Avis de Octave : "Pierre, ciseaux, papier en Somme"
Voici un ouvrage qui évoque pleinement, pour des jeunes de huit à douze ans, la présence de Chinois, comme travailleurs dans la zone des armées, en France durant la Première guerre mondiale. En matière de littérature de jeunesse, le roman historique pour les adolescents "Souviens-toi de moi" de Martine Laffon avait fait de même deux années auparavant. L’étude historique de Li Ma intitulée "Les travailleurs chinois en France dans la Première Guerre mondiale" cadre bien cette réalité. Sans être centré sur le sujet, le roman historique policier (pour adultes) "Le planqué des huttes" de Léo Lapointe évoque un Chinois qui a fui les très dures conditions de vie du camp des travailleurs chinois de Noyelles-sur-Mer.
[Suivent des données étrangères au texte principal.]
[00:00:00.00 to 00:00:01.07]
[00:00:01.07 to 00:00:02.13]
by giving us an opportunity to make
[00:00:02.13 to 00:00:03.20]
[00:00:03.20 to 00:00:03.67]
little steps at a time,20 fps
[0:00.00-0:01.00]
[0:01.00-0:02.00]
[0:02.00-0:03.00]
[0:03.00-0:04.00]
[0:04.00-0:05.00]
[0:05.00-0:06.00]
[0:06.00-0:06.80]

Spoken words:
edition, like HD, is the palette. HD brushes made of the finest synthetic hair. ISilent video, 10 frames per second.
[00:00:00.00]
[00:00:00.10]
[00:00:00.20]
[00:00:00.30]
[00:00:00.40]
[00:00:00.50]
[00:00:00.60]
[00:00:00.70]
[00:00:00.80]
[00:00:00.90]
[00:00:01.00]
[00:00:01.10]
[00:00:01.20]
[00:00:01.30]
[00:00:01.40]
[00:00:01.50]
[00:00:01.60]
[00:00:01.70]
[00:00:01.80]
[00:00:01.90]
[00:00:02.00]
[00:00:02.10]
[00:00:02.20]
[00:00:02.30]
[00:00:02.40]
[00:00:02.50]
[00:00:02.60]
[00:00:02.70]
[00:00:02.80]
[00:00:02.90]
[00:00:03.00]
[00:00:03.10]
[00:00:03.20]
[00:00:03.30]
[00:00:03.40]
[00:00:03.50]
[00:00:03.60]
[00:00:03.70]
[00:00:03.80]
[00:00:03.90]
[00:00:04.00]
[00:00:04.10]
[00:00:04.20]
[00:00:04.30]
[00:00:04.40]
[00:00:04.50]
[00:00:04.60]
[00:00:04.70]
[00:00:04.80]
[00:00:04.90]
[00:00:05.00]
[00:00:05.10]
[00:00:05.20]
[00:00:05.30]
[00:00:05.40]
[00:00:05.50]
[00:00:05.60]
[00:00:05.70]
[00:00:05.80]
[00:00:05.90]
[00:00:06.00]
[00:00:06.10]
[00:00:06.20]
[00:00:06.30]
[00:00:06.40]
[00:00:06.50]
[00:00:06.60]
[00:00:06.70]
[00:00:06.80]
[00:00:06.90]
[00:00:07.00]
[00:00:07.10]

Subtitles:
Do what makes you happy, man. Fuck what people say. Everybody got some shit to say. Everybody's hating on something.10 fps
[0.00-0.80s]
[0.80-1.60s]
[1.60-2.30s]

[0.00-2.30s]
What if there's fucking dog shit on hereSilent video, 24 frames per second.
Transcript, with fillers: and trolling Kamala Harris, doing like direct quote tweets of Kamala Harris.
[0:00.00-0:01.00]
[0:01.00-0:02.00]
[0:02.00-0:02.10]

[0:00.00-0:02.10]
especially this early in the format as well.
"Te souviens-tu de Wei ?" nous fait suivre, à travers le personnage de Wei, le voyage depuis la Chine (avec quelques images de la Chine du début du XXe siècle) jusqu’en France qu’ont accompli environ 140 000 Chinois essentiellement les années 1916 et 1917. La priorité est donnée à l’illustration avec beaucoup d’expression d’actions sur une double-page ; le texte (où tout problème possible de vocabulaire a été écarté) est d’une trentaine de mots par double-page. Zaü adopte des traits et des couleurs suggestifs, dans le décor la priorité est donnée à des éléments significatifs. Le récit évoque le camp et le cimetière chinois de Noyelles-sur-mer en baie de Somme. Une vidéo présente l'ouvrage à l'adresse https://www.youtube.com/watch?v=R44Lqr2fMnM
Un dossier documentaire d’une demi-douzaine de pages est en fin d’ouvrage; il s'adresse à des jeunes de dix-douze ans. Si son contenu rappelle que 70% des travailleurs chinois furent mis à disposition de l’armée anglaise, il ajoute que les Français mirent un quart de leur contingent au service de l’armée américaine durant les douze derniers mois de guerre. Il n’est pas expliqué que le faible recrutement par les Français est dû à la consigne de certains milieux nationalistes chinois de ne pas le faire car en 1916 la France annexe un nouveau quartier de Tianjin au territoire de sa concession, c’est celui de l’église catholique et le prétexte est de la protéger. Ce fait est d'ailleurs mis en scène dans la BD "Tonnerre en Chine: Vincent Lebbe" chez Coccinelle.
Par ailleurs il est bon d’ajouter que les Japonais firent tout pour ne pas voir la Chine s’engager dans le conflit car le Japon s’était emparé au début du conflit des concessions allemandes et autrichiennes et entendaient bien les garder. Avec l’entrée en guerre de la Chine en avril 1917, la question du devenir de ces concessions devint un problème épineux au niveau international (voir "La Chine et le traité de Versailles (1919): une trahison occidentale").